The call came as this year's burning season began on 1 October. Burnham said: "Upland fires in 2018 and more recently in the dry spring this year have created significant issues in upland areas of Greater Manchester – both from an environmental and public safety perspective. We are acutely aware of the environmental impact that upland fires, whatever their cause, can have on the environment.


Moorland is burned in order to ensure Red Grouse have re-emergent young shoots of heather to eat (Irene Harrison).

"Recent work by Natural England, which will inform Defra's forthcoming national peat strategy, highlighted that the 2019 Winter Hill fire alone released c 90,000 tonnes of Carbon equivalent (tCO2e)"

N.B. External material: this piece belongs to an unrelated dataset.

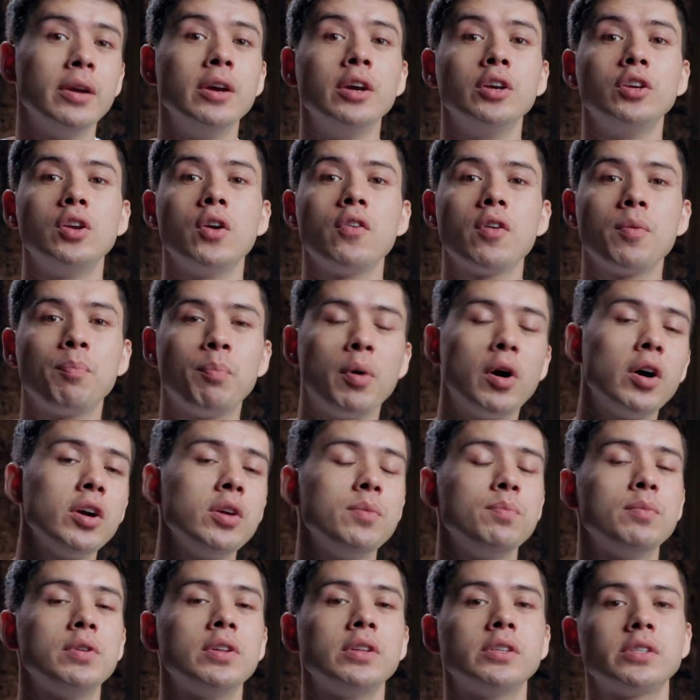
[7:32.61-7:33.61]
your
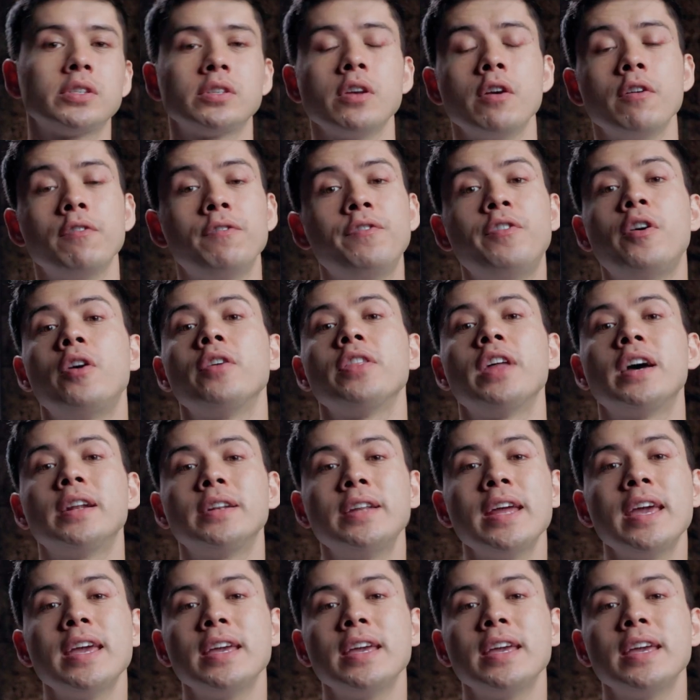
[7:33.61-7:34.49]
appointments for that day.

Beccy Speight, RSPB Chief Executive Officer, added: "In a climate and ecological emergency, the continued burning of precious peatlands is simply not acceptable and undermines the UK Government's legal obligations to restore nature. The Government has long promised to end the burning of pea, it has widespread public support, and the Secretary of State, George Eustice, now needs to make good on this pledge."

Healthy wet blanket peat bogs are home to peat-forming sphagnum mosses, cotton-grasses, and carnivorous plants, which support a diverse range of breeding birds, including breeding Dunlin and European Golden Plover. They are also a crucial carbon store. UK peatlands (in the uplands and lowlands) store an estimated 3,200 million tonnes of carbon. However, the RSPB says that one of the most significant pressures on these places is that they are routinely and deliberately burned, largely to support a single industry: grouse shooting.

Pat Thompson, RSPB Senior Policy Officer, commented: "The burning is done to ensure grouse have re-emergent young shoots of heather to eat season after season. This not only directly releases carbon into the atmosphere but degrades the remaining peat, making it poorer for wildlife, less able to slow the flow of water thus increasing flood risk and reducing water quality. 

"All these effects are felt both immediately by communities downstream and by wider society in terms of increased carbon emissions and the cost of treating water. England's upland peatlands are also increasingly vulnerable to changes in climate, particularly pro-longed periods of drought which dry out the surface vegetation making them vulnerable to accidental fires in spring and summer."